Questi «idoli», primigenie raffigurazioni antropomorfe del divino, li potremo vedere da vicino in un excursus di pregiatissimi reperti archeologici che spaziano dalla penisola Iberica alla valle dell’Indo - un’occasione veramente unica per l’Italia - dal 15 settembre 2018 fino al 20 gennaio 2019 a Venezia, a Palazzo Loredan, sede dell’Istituto di Scienze Lettere ed Arti in Campo Santo Stefano.
«Idoli. Il potere dell’immagine» è infatti l’attesa, grande mostra a cura di Annie Caubet (conservatrice onoraria del Museo del Louvre, Parigi), organizzata e promossa dalla Fondazione Giancarlo Ligabue, e presentata ieri in conferenza stampa a Milano dalla curatrice con Inti Ligabue, figlio del celebre paleontologo già fondatore del Centro studi Ricerche Ligabue, con Alessandro Marzio Magno, nuovo direttore del magazine della Fondazione, Massimo Casarin vice direttore della Fondazione Liguabue e Stefano De Martino, dell’Università di Torino, autore, tra gli altri, del prezioso catalogo edito da Skira.

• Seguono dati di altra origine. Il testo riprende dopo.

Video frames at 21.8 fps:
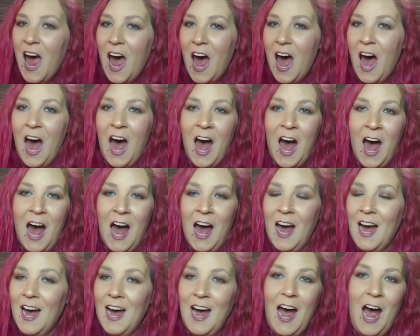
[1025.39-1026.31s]
I
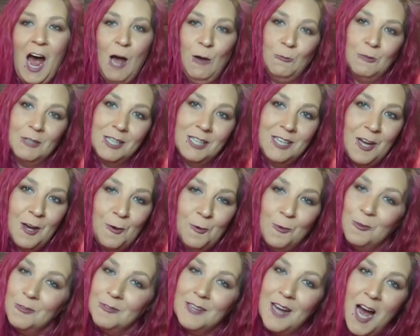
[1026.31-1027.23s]
want to
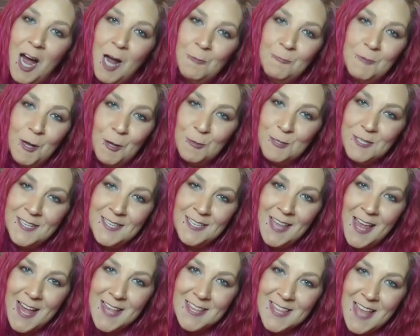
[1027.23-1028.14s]
know. I'm nosy
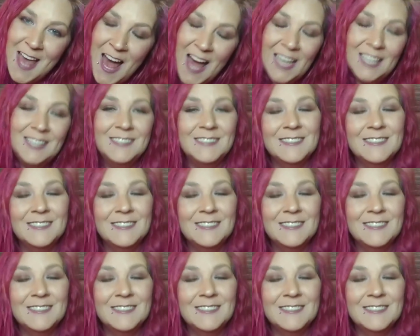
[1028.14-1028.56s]
like that.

Proprio De Martino, specializzato nello studio degli Ittiti, specifica: «Dio nasce dall’idea dell’uomo. La raffigurazione dell’immagine della divinità è un pensiero che nasce e si sviluppa tra il Paleolitico e il Neolitico. Quando vengono creati questi idoli di piccole dimensioni perché l’uomo ha bisogno di avere, di sentire Dio vicino».
La mostra ha un corpo di oltre 100 pezzi, dei quali solo 15 reperti provengono dalla strabiliante collezione Ligabue che questa volta si è avvalsa di importanti prestiti da Musei nazionali e internazionali ( da Zurigo ad Oxford, da Madrid a Cipro, Cagliari, Bruxelles solo per citarne alcuni) così come dell’aiuto di collezioni private. Tra i pezzi della collezione Ligabue degna di nota è la «Dama dell’Oxus», detta anche Venere Ligabue perché acquistata da Giancarlo Ligabue agli inizi degli anni ‘70. Si tratta di una statuetta Battriana del terzo millennio a.C. Una donna dell’Età del Bronzo con una strana pettinatura, una profonda scollatura e un lungo mantello che le copre le braccia e le gambe incrociate. Perché se all’inizio gli idoli sono quasi esclusivamente figure femminili, con l’affermarsi di società sempre più strutturate, saranno gli uomini a divenire detentori dell’eidolon, ovvero dell’immagine.
Spiega Inti Ligabue: «Mio padre individuò proprio nel passaggio tra il Paleolitico medio e il superiore, un cambiamento di struttura della psiche che fece virare la religiosità dalla Dea Madre al Dio Padre». Il pezzo più antico della mostra è proprio una figura steatopigia della Grande Madre che accompagna idoli provenienti dalla Sardegna, dalle Cicladi, dall’Iran Orientale e dall’Egitto. Idoli che costruiscono ponti tra loro, come afferma Annie Caubet: «Grazie a questa mostra siamo in grado di mappare sia i contatti materiali che i contatti immateriali tra i popoli. Una prova di questi contatti è l’idolo egiziano, realizzato con lapislazzuli afgani. Così come l’ossidiana sarda che ritroviamo anche negli idoli rinvenuti Anatolia».
La mostra propone al pubblico un percorso tematico e geografico; soprattutto porta il visitatore a comprendere come, dalle prime immagini stilizzate, si passi a una visione sempre più complessa dell’uomo. E del dio. Un’altra mostra importante, questa terza, realizzata da Inti Ligabue nel solco di una continuità filologica: dal mondo che non c’era (l’America) prima della sua scoperta; dalla scrittura prima dell’alfabeto, agli idoli, l’immagine del divino prima di Dio.